–
Die Multimedia-Installation Poppy – Trails of Afghan Heroin von Robert Knoth und Antoinette de Jong steht im Kontext des zum vierten Mal stattfindenden Europäischen Monats der Photographie, der unter dem Titel „distURBANces” (Städtische Störungen) das Verhältnis von Realität und Fiktion untersucht. Photographie heute ist auf der Suche nach dem zeitgenössischen Bild. Sie spürt es gleichermaßen auf in den Inszenierungen der unglaublichsten Momente der Wirklichkeit wie in den realistischsten Situationen der Fiktion.

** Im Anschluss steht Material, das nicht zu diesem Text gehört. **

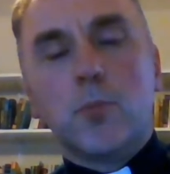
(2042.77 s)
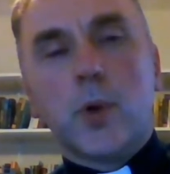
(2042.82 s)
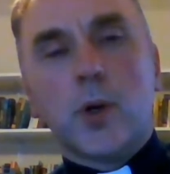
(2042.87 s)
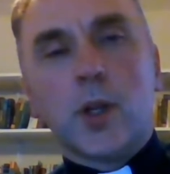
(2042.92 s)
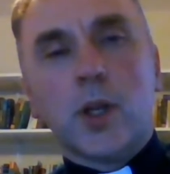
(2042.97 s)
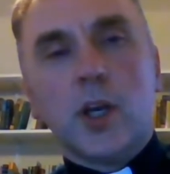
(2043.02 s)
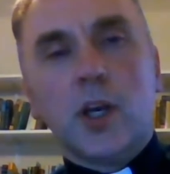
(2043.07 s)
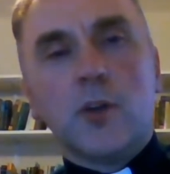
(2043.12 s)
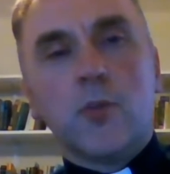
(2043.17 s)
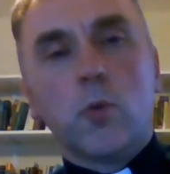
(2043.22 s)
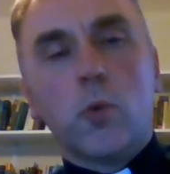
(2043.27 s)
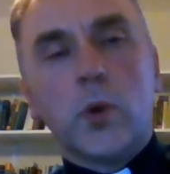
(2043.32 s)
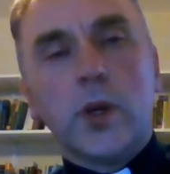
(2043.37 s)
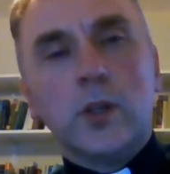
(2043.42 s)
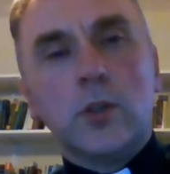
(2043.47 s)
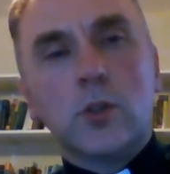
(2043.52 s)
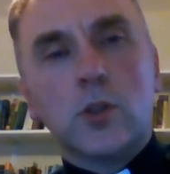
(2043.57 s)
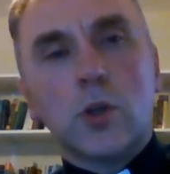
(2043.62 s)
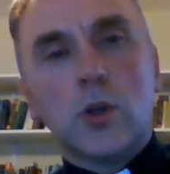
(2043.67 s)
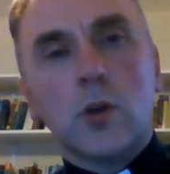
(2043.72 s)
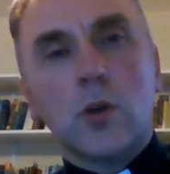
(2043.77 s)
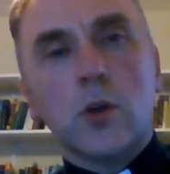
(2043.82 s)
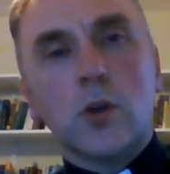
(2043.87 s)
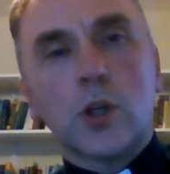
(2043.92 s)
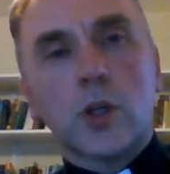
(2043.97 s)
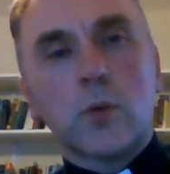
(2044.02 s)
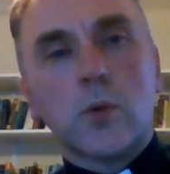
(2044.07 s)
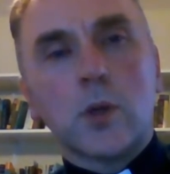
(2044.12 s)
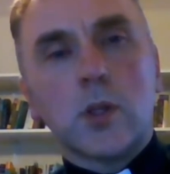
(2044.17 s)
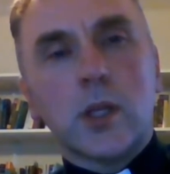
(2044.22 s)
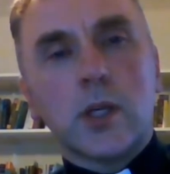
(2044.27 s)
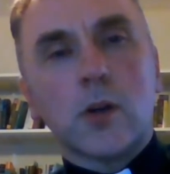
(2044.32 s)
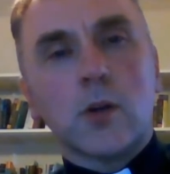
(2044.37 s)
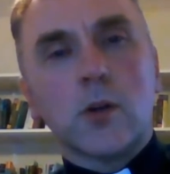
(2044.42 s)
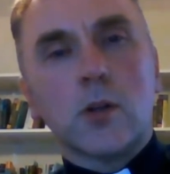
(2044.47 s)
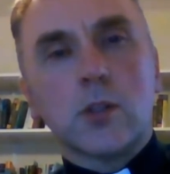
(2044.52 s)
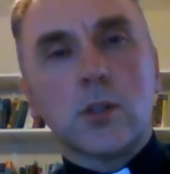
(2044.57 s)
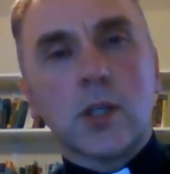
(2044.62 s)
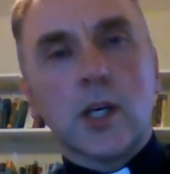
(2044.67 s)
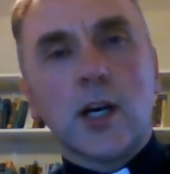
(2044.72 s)
But if we do look within
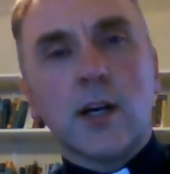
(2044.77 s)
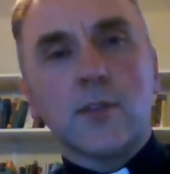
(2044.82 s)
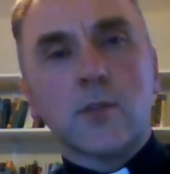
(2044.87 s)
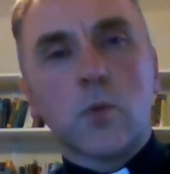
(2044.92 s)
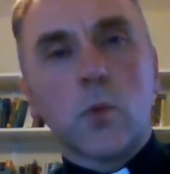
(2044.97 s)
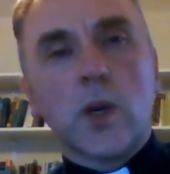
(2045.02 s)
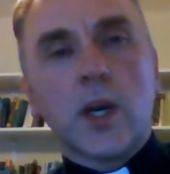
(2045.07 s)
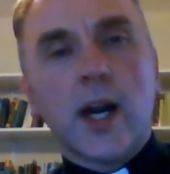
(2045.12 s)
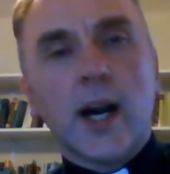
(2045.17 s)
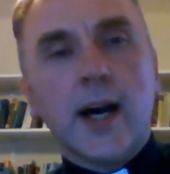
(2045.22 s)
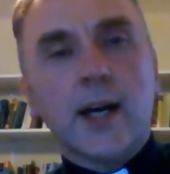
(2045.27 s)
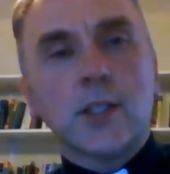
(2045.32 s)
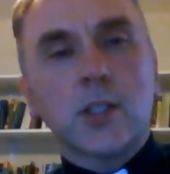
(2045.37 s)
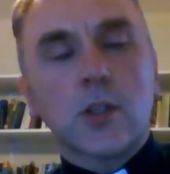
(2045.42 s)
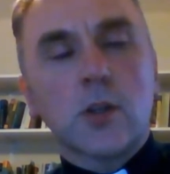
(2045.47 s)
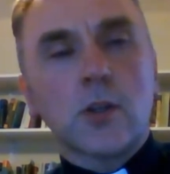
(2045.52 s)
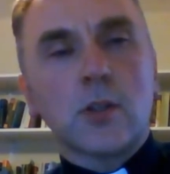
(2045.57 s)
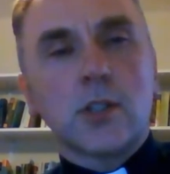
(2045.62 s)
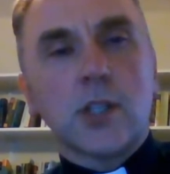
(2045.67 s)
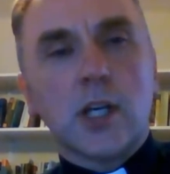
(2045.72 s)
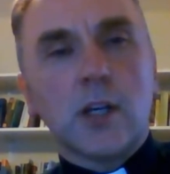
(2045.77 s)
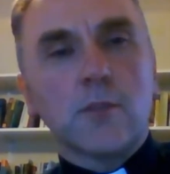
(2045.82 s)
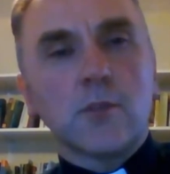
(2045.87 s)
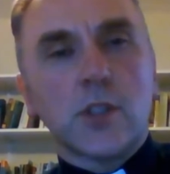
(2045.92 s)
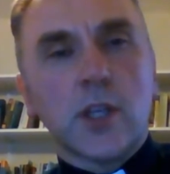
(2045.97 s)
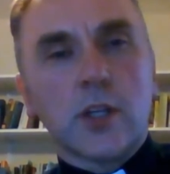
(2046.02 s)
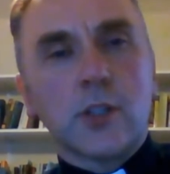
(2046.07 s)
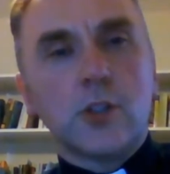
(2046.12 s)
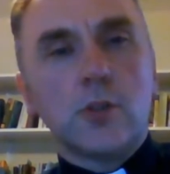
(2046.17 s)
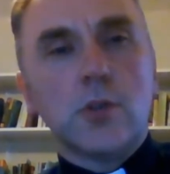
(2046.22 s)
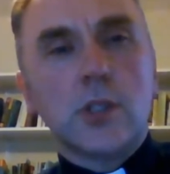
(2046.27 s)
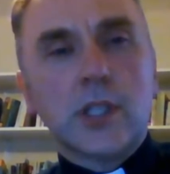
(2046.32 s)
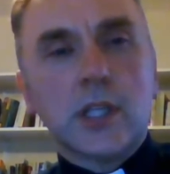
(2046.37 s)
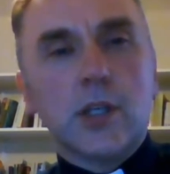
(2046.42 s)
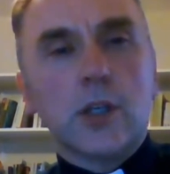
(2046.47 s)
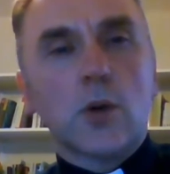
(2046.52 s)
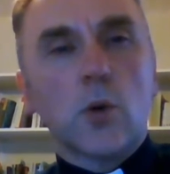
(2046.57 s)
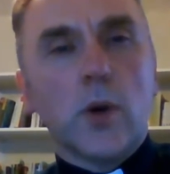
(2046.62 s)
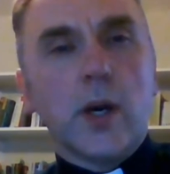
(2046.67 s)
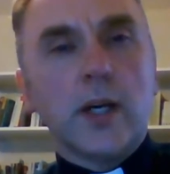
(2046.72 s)
ourselves, we ask ourselves that
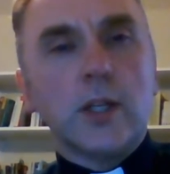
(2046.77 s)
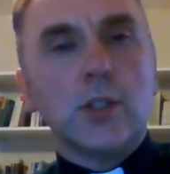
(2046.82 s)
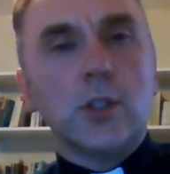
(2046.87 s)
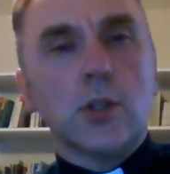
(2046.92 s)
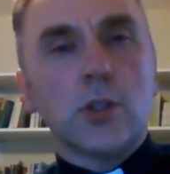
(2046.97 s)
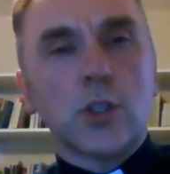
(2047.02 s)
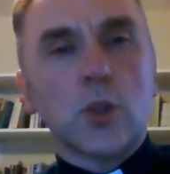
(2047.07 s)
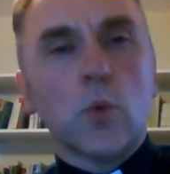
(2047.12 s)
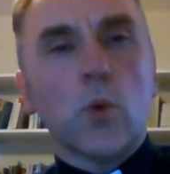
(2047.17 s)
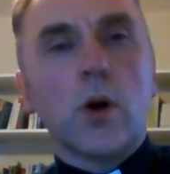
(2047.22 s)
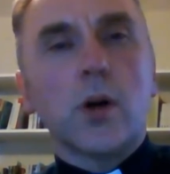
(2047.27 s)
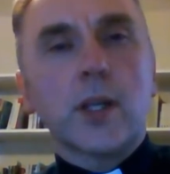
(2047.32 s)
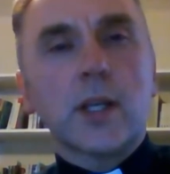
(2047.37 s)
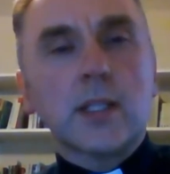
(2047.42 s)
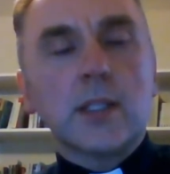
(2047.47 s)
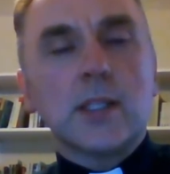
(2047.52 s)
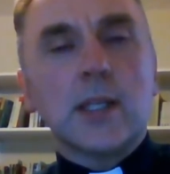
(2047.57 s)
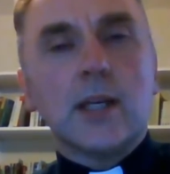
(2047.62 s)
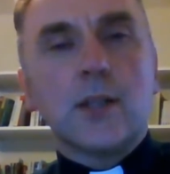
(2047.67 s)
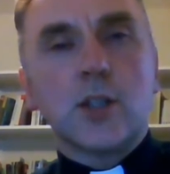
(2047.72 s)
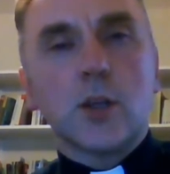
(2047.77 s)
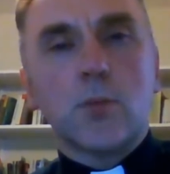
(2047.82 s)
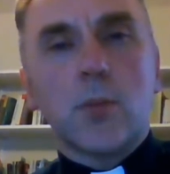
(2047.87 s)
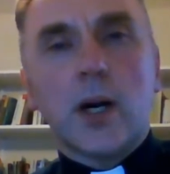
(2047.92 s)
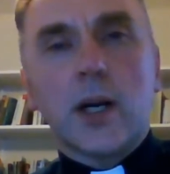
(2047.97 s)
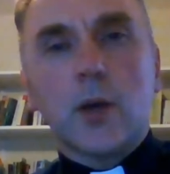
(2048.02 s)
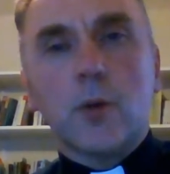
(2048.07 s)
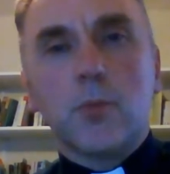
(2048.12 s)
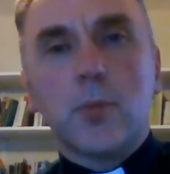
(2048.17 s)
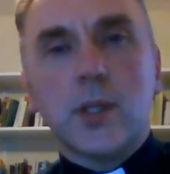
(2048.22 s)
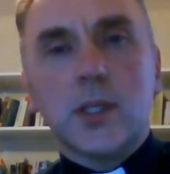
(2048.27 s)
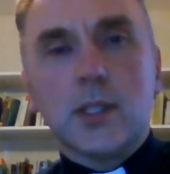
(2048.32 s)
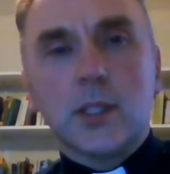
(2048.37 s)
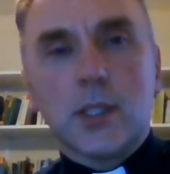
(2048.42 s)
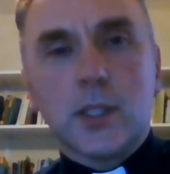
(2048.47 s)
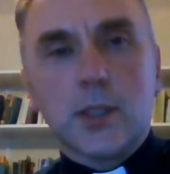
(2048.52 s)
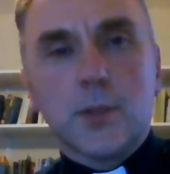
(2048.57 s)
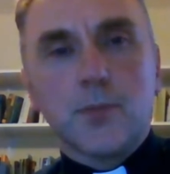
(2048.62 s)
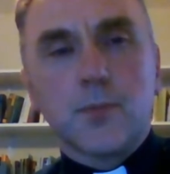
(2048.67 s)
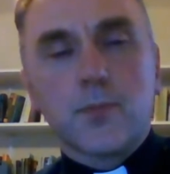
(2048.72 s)
tricky question: to what extent am I
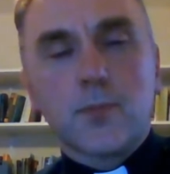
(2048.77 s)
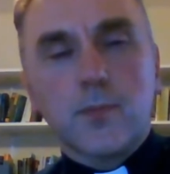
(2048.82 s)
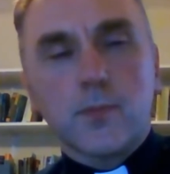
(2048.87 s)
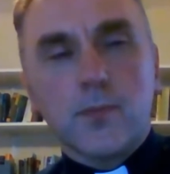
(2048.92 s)
implicit?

Poppy besteht aus einer Reihe von Bildern, die in der Komplexität der Installation miteinander in Interaktion treten, sei dies als Dokumente, die aufeinander antworten oder als Bilder, die sich entsprechen. Poppy könnte auch eine schlichte Fiktion sein. Doch die Geschichte, die Robert Knoth und Antoinette de Jong erzählen, basiert im Wesentlichen auf der dokumentarischen Arbeit von Photojournalisten. Alles beginnt, wie der Titel bereits andeutet, mit dem Bild eines Mohnfeldes, dessen lebendige Schönheit eine traurige und morbide Realität verbirgt. Dieser Schlafmohn (Papaver somniferum), der angebaut wird, um zu Drogen weiter verarbeitet zu werden, bildet die Grundlage eines illegalen, in Afghanistan beheimateten Handels. Die chemischen Verarbeitungsschritte des Mohns, an deren Ende das unter dem Namen Heroin bekannte synthetische Opiat steht, ebenso wie die Etappen des illegalen Handels dieser Droge werden von den beiden Künstlern minutiös dokumentiert.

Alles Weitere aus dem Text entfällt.